The similarities are quite remarkable. McBama was no less a clown than McTrudeau, who is simply a lesser Canadian version of his American counterpart. They can both be found cavorting in the political simulacrum of the Golden Arches. Tucker Carlson said of our national numbskull, “Trudeau doesn’t get the credit he deserves for being a buffoon.” This is equally true of America’s dandiprat-in-chief, the former McPresident, whose passion for ice cream supersedes his passion for America.

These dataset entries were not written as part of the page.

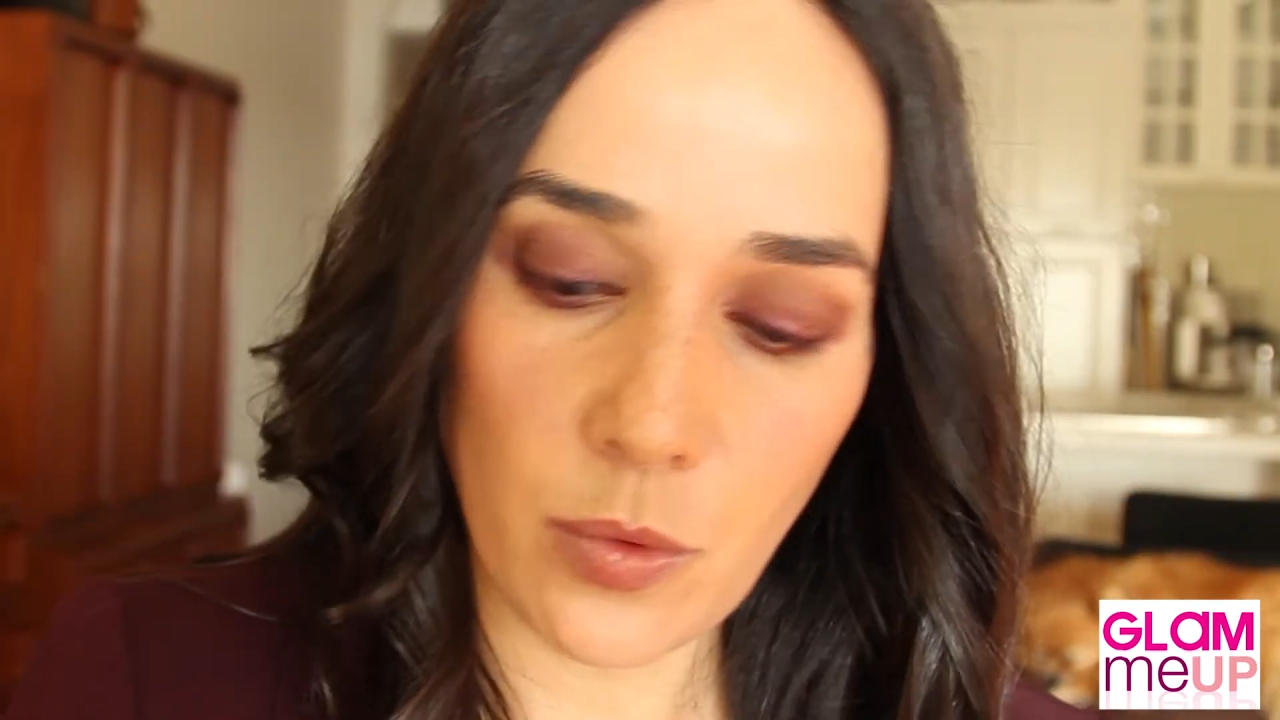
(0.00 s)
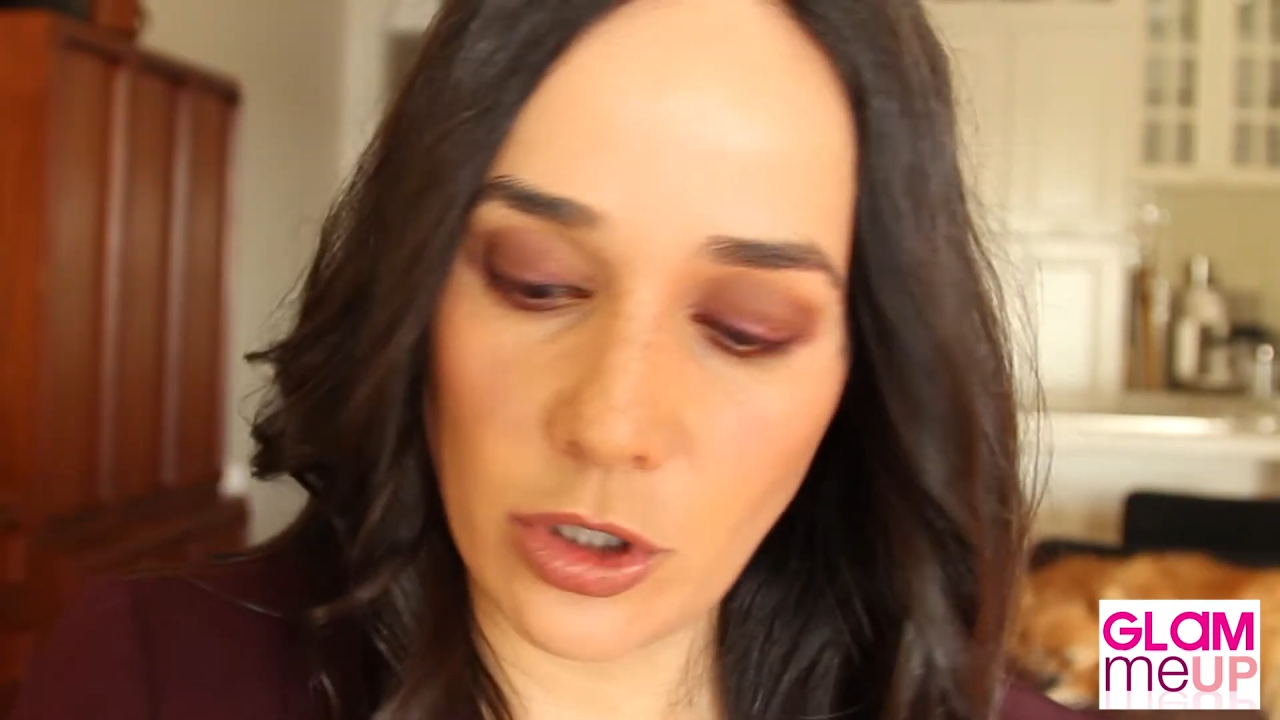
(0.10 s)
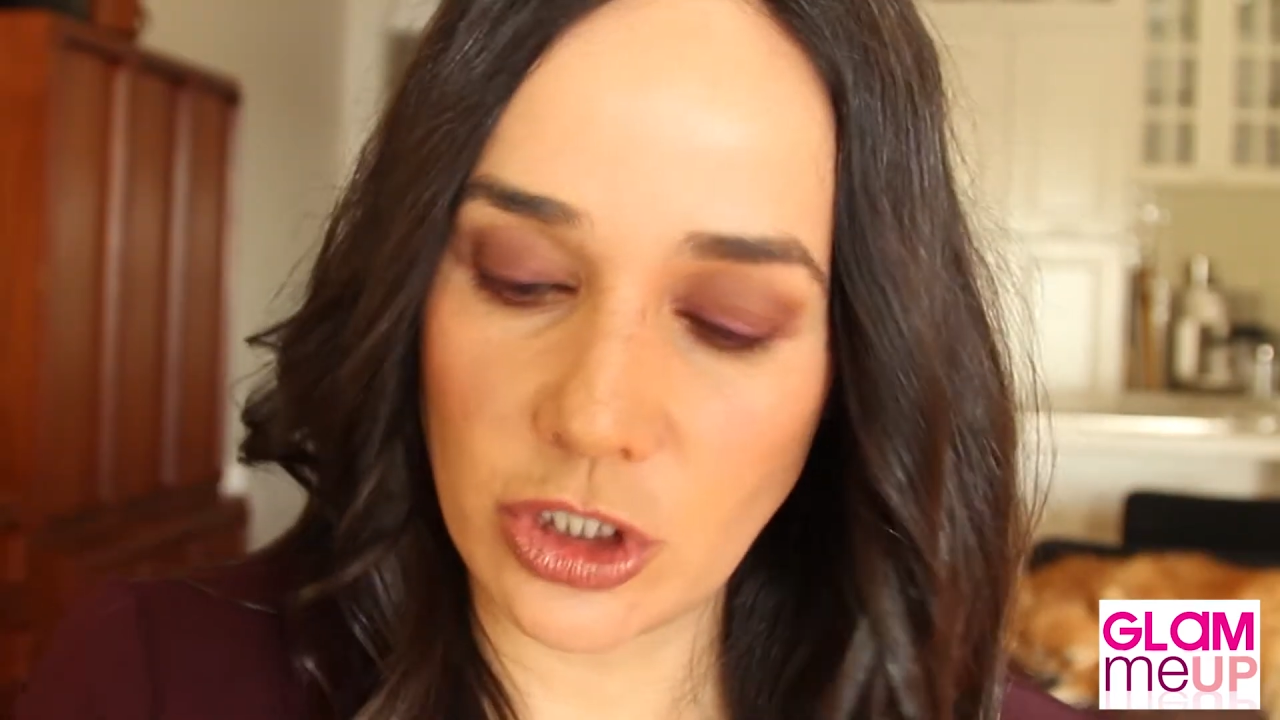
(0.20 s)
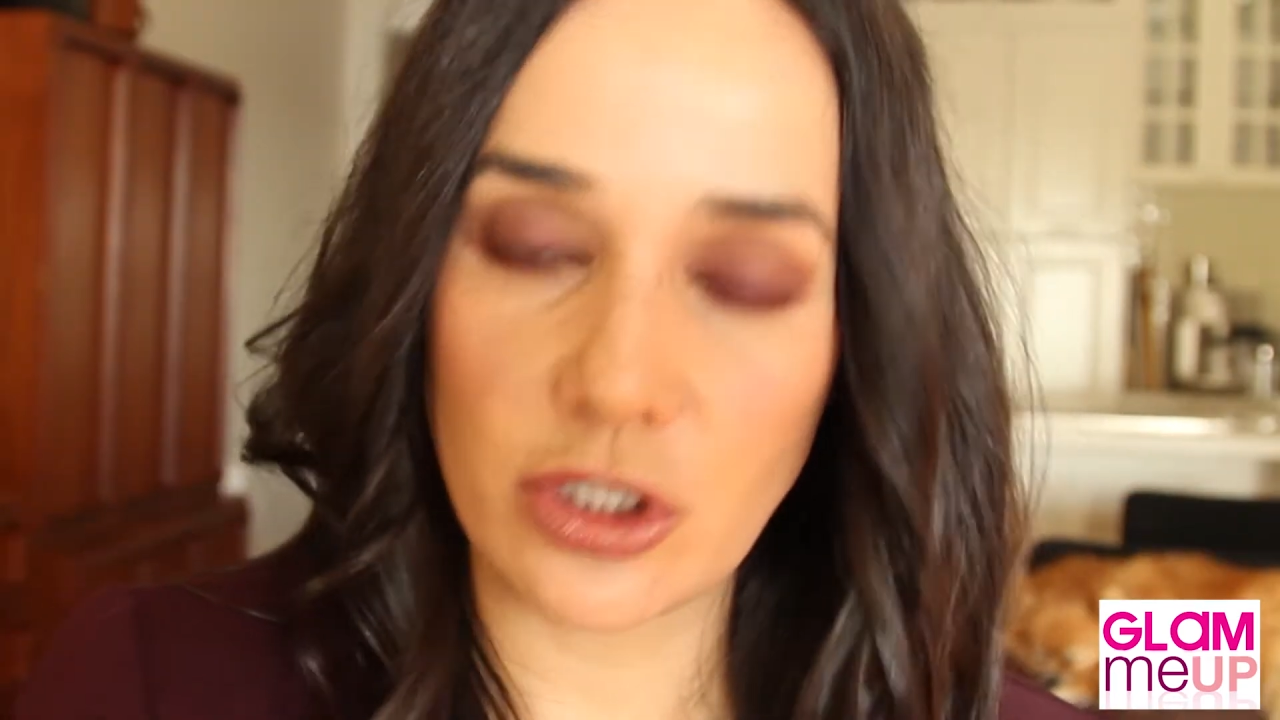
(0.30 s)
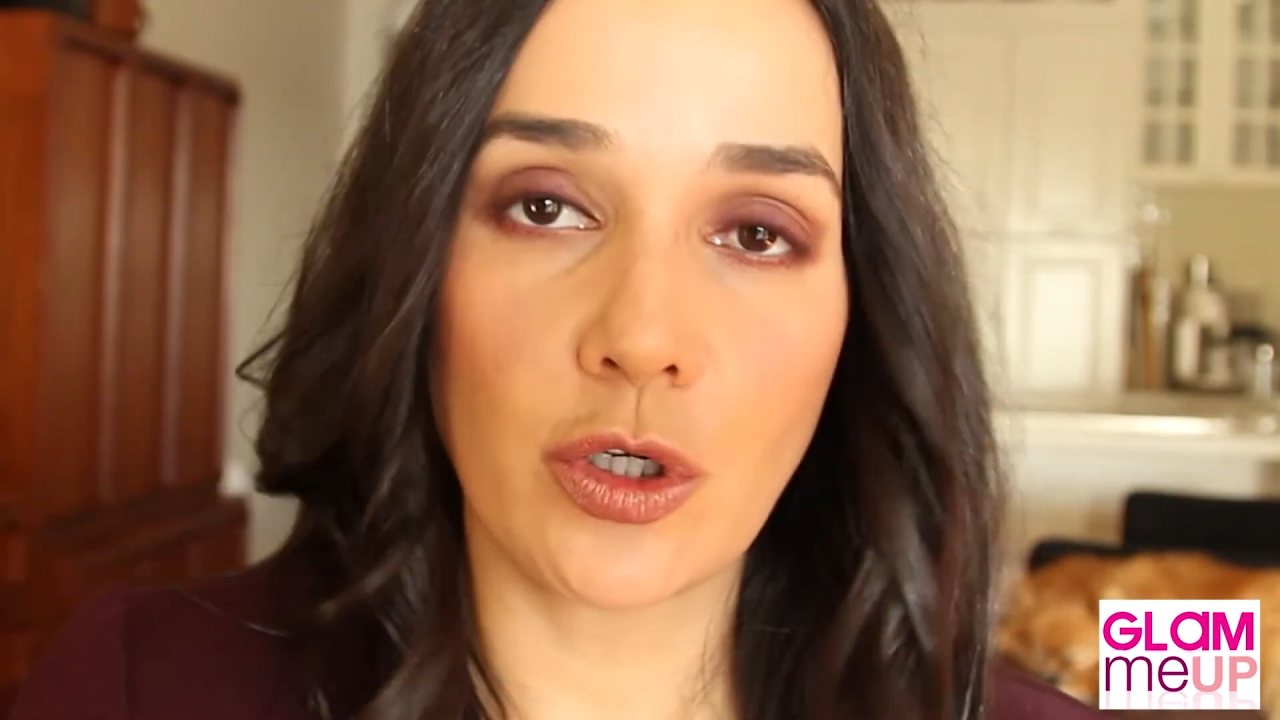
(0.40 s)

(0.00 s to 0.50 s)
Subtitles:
watch the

There is nothing unique about these two. They are typical leftist leaders—you find them in England, France, Germany, Sweden, Norway, Australia, New Zealand (it’s a long list)—whose clownish nature is pro forma, whose lauded charm is meretricious, whose ignorance is off the charts, and whose policy enactments belong in the Theater of the Absurd or an Italian farce—were it not for the devastation they cause. A sorcerer’s apprentice at the levers of power is a recipe for social, political and economic disaster. As in Goethe’s poem, only a “master” can undo the damage unleashed by a goofball. Once there was a Ronald of stature at the helm, a masterful leader. Our current leaders on the left are Ronalds of a very different stamp, mere lightheaded apprentices.
The primary appeal of these unfinished specimens is to an infantile culture that cannot differentiate between responsibility and entertainment, dedication and performance, between a furrow on the brow and a crease in the pant leg. Unfortunately, many regard Donald Trump as a spoilsport who has come to puncture the enchantment and ruin the frivolous diversion from things as they are.
I don’t intend to diminish Ronald McDonald, who is justly beloved by actual kids. It is the two “Ronalds” examined here, representative of leftist Western leaders in general—if rather more preposterous—who commit an injustice by cloning his behavior in the political forum. The restaurant chain needs a “Ronald” to appeal to its clientele. The political world is in desperate need of a “Donald”—a Trump, a Netanyahu, an Orbán, a Wilders, a Salvini—if we can expect to enjoy what a nation has to offer.